Very interesting, thanks :)


Doesn’t it violate google search terms? If I setup it locally, would I have to solve captchas all the time afterwards?


I tried to use searx for a while, but gave up due to the lack of decent instance.

Ended up using startpage.com - it might be a tad worst for privacy but a lot better for usability IMHO. If anyone is aware of a better alternative, I'd love to know about it.


I have been using my own instance for about 2 years now. I couldn't be happier. While researching for my master's, I never felt I was missing out anything substantial.

Setting up your own instance is as simple as mirroring the Git repository. Mine is running in the default 8080 port.

Here's more info on how to do it: https://asciimoo.github.io/searx/admin/installation.html


I've setup my own instance on a VPS of searx (along with git, blog, private npm and a few other bits and pieces). It isn't particularly hard if you've setup an website on a Linux box before.


If you set up your own instance and are the only one to use it, what's the point of using searx and not grogle directly?


Because my goal is to move everything to self hosting whenever possible. Also there is nothing stopping anyone else from using it.


Right, the way I see it, searx model is flawed.

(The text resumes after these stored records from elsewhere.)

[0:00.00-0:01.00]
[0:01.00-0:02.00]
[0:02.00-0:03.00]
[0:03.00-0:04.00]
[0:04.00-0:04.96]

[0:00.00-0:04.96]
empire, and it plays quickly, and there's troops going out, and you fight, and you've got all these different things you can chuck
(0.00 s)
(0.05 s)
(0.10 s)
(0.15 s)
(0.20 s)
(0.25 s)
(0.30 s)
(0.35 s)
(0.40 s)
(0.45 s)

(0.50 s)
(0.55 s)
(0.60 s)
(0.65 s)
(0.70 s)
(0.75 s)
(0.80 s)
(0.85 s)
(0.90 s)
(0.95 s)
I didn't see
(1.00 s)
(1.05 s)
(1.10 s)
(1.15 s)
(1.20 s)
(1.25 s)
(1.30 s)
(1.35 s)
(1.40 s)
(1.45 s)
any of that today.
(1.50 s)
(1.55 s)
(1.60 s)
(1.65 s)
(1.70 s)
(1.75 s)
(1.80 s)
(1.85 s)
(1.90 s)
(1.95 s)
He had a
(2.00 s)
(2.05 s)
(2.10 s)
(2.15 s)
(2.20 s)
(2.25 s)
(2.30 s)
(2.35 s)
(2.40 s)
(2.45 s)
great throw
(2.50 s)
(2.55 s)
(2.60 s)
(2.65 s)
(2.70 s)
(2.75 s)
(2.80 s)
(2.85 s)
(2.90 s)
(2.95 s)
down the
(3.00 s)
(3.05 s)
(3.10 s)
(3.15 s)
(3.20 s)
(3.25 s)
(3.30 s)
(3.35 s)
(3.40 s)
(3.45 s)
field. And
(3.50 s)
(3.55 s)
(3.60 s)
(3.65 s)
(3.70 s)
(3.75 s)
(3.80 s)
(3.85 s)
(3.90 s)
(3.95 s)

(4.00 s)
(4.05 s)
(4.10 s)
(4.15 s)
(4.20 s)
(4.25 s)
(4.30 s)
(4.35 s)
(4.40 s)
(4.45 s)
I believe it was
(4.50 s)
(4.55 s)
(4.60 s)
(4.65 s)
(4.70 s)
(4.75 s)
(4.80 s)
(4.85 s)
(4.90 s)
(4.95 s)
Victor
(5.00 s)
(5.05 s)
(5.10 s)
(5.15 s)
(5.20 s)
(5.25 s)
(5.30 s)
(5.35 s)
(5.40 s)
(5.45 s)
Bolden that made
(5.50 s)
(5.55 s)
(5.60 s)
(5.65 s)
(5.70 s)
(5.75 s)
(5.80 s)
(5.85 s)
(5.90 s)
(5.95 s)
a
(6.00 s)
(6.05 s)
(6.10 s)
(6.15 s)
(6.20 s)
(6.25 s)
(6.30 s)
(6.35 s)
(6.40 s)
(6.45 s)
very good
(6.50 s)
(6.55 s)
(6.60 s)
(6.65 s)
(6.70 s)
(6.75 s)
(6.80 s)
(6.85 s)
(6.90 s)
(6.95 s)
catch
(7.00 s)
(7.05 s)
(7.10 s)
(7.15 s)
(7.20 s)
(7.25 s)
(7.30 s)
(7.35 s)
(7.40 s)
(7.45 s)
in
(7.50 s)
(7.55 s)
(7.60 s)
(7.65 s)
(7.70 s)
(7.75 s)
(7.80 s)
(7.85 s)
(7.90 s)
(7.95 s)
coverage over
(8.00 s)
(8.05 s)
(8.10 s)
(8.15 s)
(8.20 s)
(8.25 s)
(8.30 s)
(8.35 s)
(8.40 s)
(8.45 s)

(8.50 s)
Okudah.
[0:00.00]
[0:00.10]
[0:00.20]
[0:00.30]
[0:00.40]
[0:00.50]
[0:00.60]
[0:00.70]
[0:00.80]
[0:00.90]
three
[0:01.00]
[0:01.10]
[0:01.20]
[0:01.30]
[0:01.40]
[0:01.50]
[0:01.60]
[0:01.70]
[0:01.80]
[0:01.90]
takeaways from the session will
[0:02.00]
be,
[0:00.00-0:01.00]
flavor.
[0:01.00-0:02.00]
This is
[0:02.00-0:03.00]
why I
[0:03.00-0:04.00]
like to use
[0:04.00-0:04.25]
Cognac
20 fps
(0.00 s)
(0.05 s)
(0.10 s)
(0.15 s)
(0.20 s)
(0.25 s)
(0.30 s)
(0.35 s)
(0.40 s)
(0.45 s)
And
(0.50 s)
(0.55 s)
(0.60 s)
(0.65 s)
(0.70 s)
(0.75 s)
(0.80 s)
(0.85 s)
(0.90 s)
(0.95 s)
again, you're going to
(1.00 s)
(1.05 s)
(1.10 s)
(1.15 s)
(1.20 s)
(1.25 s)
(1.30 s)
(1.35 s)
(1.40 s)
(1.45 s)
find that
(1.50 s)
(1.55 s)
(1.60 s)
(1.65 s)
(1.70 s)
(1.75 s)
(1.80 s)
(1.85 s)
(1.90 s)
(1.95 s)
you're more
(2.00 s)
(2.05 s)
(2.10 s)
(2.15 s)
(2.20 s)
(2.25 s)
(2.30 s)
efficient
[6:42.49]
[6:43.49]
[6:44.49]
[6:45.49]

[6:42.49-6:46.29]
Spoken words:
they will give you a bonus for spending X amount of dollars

I want to host my personal instance. But doing so doesn't make any sense since if I'm alone using it. So I'm better off using Google directly, unless someone can search whatever he wants via a service I'm hosting :/


Well if you use google directly, google can track what you are doing. However if you use your own searx instance that is very difficult. I also host my instance publicly (I've not added to the list because I am using the cheapest VPS from vultr) and for some things I get better results than Google, DuckDuckGo etc.

So as with many things it is swings and roundabouts and is determined on what you want to do. I wouldn't call the model flawed, it just seems that the benefits of it aren't what you want. Which is fine.


> However if you use your own searx instance that is very difficult

The whole point of searx is not to mix your google research with other people google research, hence making it harder to track you?

AFAIK being alone in using a searx instance is useless, as google will still track you via this searx instance.


Are there any good FOSS projects that would let me run my own crawler?


YaCy is the only one I'm aware of. See https://www.yacy.net/demonstration_tutorial_screenshot/


YaCy is a decentralized search engine


Try Apache Nutch.


Looks like Common Crawl switched to this from their homegroan crawler. That's high praise!


isn't that what Searx is? https://asciimoo.github.io/searx/


No, it is a metasearch engine but not a crawler.


I wrote a short quide on installing searX on a Linux system back in Feb. 2020

Non-Docker Local Installation of searX on Linux: https://persagen.com/2020/02/02/searx.html

I use it routinely as my default search interface to the web, defaulting rarely e.g. to Google for image seaches.


I love the idea of searx. And ran a searx instance for a bit. Overall good idea. Slow search execution.


Searx is only as slow as your configuration allows it. You have to check the preferences, under engines, and deselect the offending slower engines. Some will take up to 10s to return any result. If you only choose faster engines, searx will also be faster.


Is there any explanation what is this?


It's a search engine that searches other search engines for you with a focus on privacy (e.g. provides direct links to results instead of Google-style tracking links, etc): https://en.wikipedia.org/wiki/Searx


Searx is a metasearch engine [0].

"A metasearch engine (or search aggregator) is an online Information retrieval tool that uses the data of a web search engine to produce its own results."